MPF leva ao STF e ao STJ tese que enquadra assédio sexual como improbidade administrativa

Recursos abrem caminho para definição nacional sobre responsabilização de agentes públicos; mudanças na lei restringiram aplicação da norma

O Ministério Público Federal decidiu levar ao topo do Judiciário uma disputa que pode redefinir os limites da responsabilização de agentes públicos no Brasil. Recursos admitidos pelo Tribunal Regional Federal da 3ª Região (TRF3) abrem caminho para que o Supremo Tribunal Federal (STF) e o Superior Tribunal de Justiça (STJ) decidam se o assédio sexual pode ser enquadrado como ato de improbidade administrativa.

A controvérsia surge em meio às mudanças promovidas em 2021 na Lei de Improbidade Administrativa (Lei nº 8.429/1992), que passaram a exigir a demonstração de dano direto ao erário para a aplicação das sanções mais severas. Na prática, essa reformulação tem restringido o alcance da lei, afastando o enquadramento de condutas graves — como o assédio sexual — quando não há prejuízo financeiro comprovado aos cofres públicos.

Para o MPF, essa leitura representa um esvaziamento perigoso da norma. A improbidade administrativa, além de proteger o patrimônio público, também atua na defesa dos princípios da administração, como a moralidade e a legalidade. Ao excluir o assédio sexual desse campo, argumenta o órgão, o sistema de responsabilização perde força justamente em situações que envolvem abuso de poder e violação de direitos fundamentais.

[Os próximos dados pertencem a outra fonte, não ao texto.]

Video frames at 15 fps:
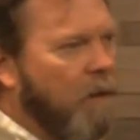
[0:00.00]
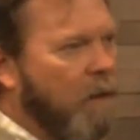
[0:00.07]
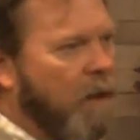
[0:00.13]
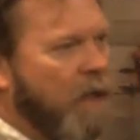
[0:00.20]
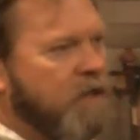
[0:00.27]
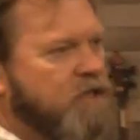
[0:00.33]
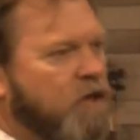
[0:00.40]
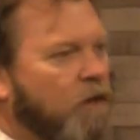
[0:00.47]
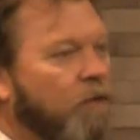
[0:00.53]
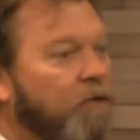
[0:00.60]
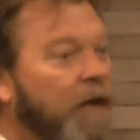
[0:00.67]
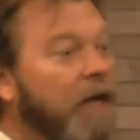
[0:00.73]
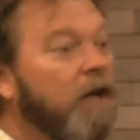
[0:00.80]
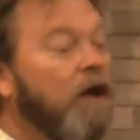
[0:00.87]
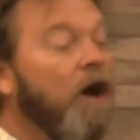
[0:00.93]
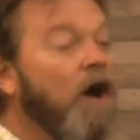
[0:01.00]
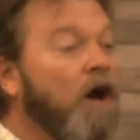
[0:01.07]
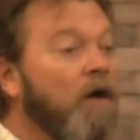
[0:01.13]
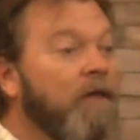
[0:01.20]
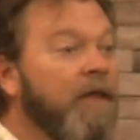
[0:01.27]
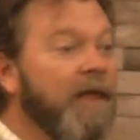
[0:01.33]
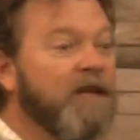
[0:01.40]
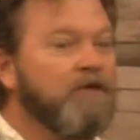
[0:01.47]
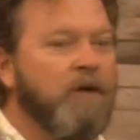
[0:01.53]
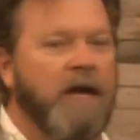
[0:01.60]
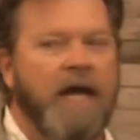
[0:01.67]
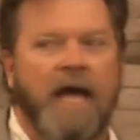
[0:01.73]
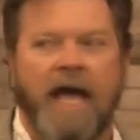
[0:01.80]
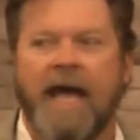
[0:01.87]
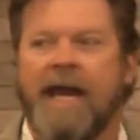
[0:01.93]
And so they know that that's
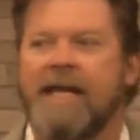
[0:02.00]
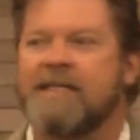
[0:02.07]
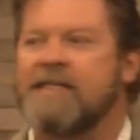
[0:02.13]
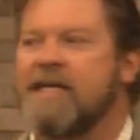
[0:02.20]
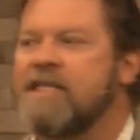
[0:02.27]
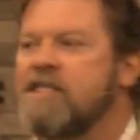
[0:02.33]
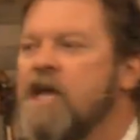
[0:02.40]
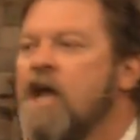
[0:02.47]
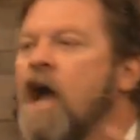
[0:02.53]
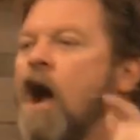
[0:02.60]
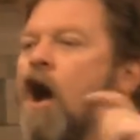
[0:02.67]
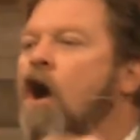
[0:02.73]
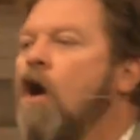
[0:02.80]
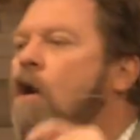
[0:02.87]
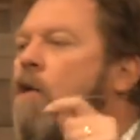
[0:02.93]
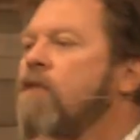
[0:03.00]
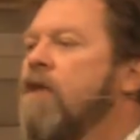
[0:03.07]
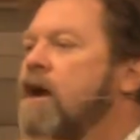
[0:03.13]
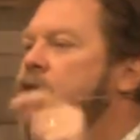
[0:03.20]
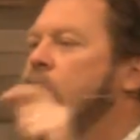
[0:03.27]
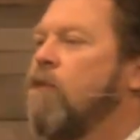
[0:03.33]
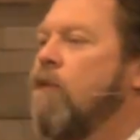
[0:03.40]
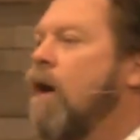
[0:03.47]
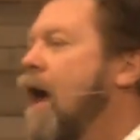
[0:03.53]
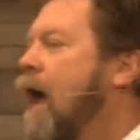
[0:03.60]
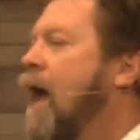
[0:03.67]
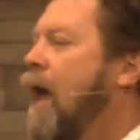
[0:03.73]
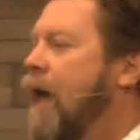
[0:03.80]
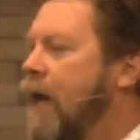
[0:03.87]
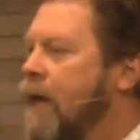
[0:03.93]
what, and it says, on their
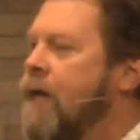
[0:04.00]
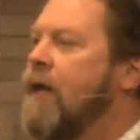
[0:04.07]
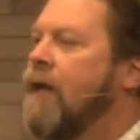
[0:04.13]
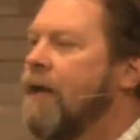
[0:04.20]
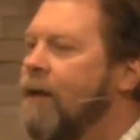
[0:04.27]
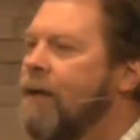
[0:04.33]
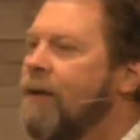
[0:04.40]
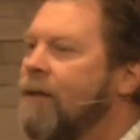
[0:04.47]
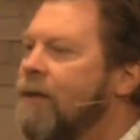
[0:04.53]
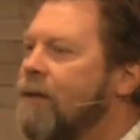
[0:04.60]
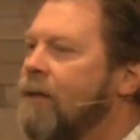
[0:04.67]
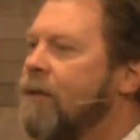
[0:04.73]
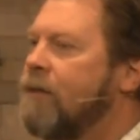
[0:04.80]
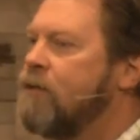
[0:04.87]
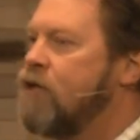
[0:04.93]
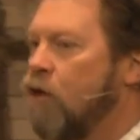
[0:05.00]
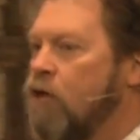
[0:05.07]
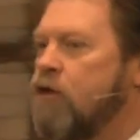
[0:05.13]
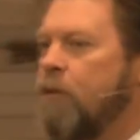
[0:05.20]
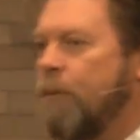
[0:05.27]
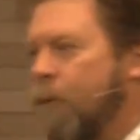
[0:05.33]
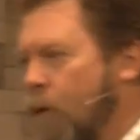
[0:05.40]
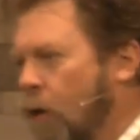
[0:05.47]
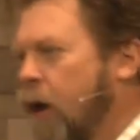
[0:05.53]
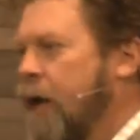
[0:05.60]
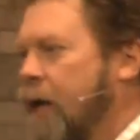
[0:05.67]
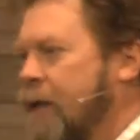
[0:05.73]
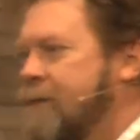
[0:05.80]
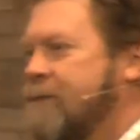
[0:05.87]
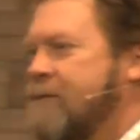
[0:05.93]
way to the
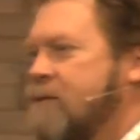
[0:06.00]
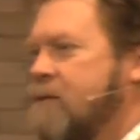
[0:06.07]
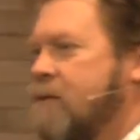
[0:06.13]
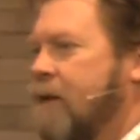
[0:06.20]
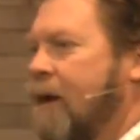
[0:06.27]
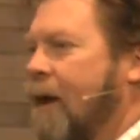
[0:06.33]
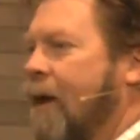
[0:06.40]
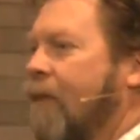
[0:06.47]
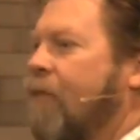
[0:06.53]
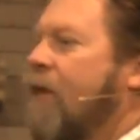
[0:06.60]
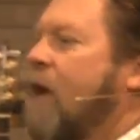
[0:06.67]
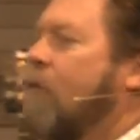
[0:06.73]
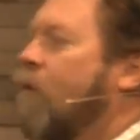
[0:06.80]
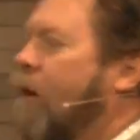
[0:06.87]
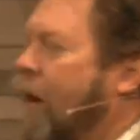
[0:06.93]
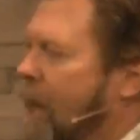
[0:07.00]
priests, they were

O caso que motivou os recursos envolve um médico militar da Força Aérea Brasileira acusado de assediar oito cadetes durante atendimentos. Em primeira instância, a Justiça Federal reconheceu a prática como improbidade administrativa e aplicou sanções como perda da função pública e multa. No entanto, o TRF3 anulou a condenação com base na nova redação da lei, entendendo que a conduta não se enquadra mais nas hipóteses legais.

A divergência não é isolada. O Tribunal Regional Federal da 4ª Região (TRF4) já adotou entendimento diferente, admitindo a possibilidade de enquadramento do assédio sexual como improbidade mesmo após a reforma legislativa. Essa falta de uniformidade é um dos principais argumentos do MPF ao recorrer ao STJ, buscando a padronização da interpretação.

No Supremo, a discussão ganha dimensão constitucional. O MPF sustenta que a interpretação restritiva pode violar compromissos internacionais assumidos pelo Brasil, especialmente no que diz respeito à proteção de mulheres e pessoas em situação de vulnerabilidade. A procuradora regional da República Eugenia Augusta Gonzaga afirma que o caso representa uma oportunidade de reafirmar o dever do Estado de garantir não apenas a integridade do patrimônio público, mas também a proteção de direitos no exercício da função pública.

A admissão dos recursos pelo TRF3 não decide o mérito, mas sinaliza a relevância jurídica do tema. Caso STF e STJ se debrucem sobre a questão, poderão estabelecer um entendimento nacional sobre os limites da Lei de Improbidade após sua reforma — com impactos diretos sobre a responsabilização de agentes públicos e a proteção de vítimas de violência institucional.

O debate também se conecta a ações já em tramitação no STF que questionam a constitucionalidade das mudanças na lei, sob o argumento de que elas podem ter enfraquecido instrumentos essenciais de combate à corrupção e de defesa dos direitos fundamentais.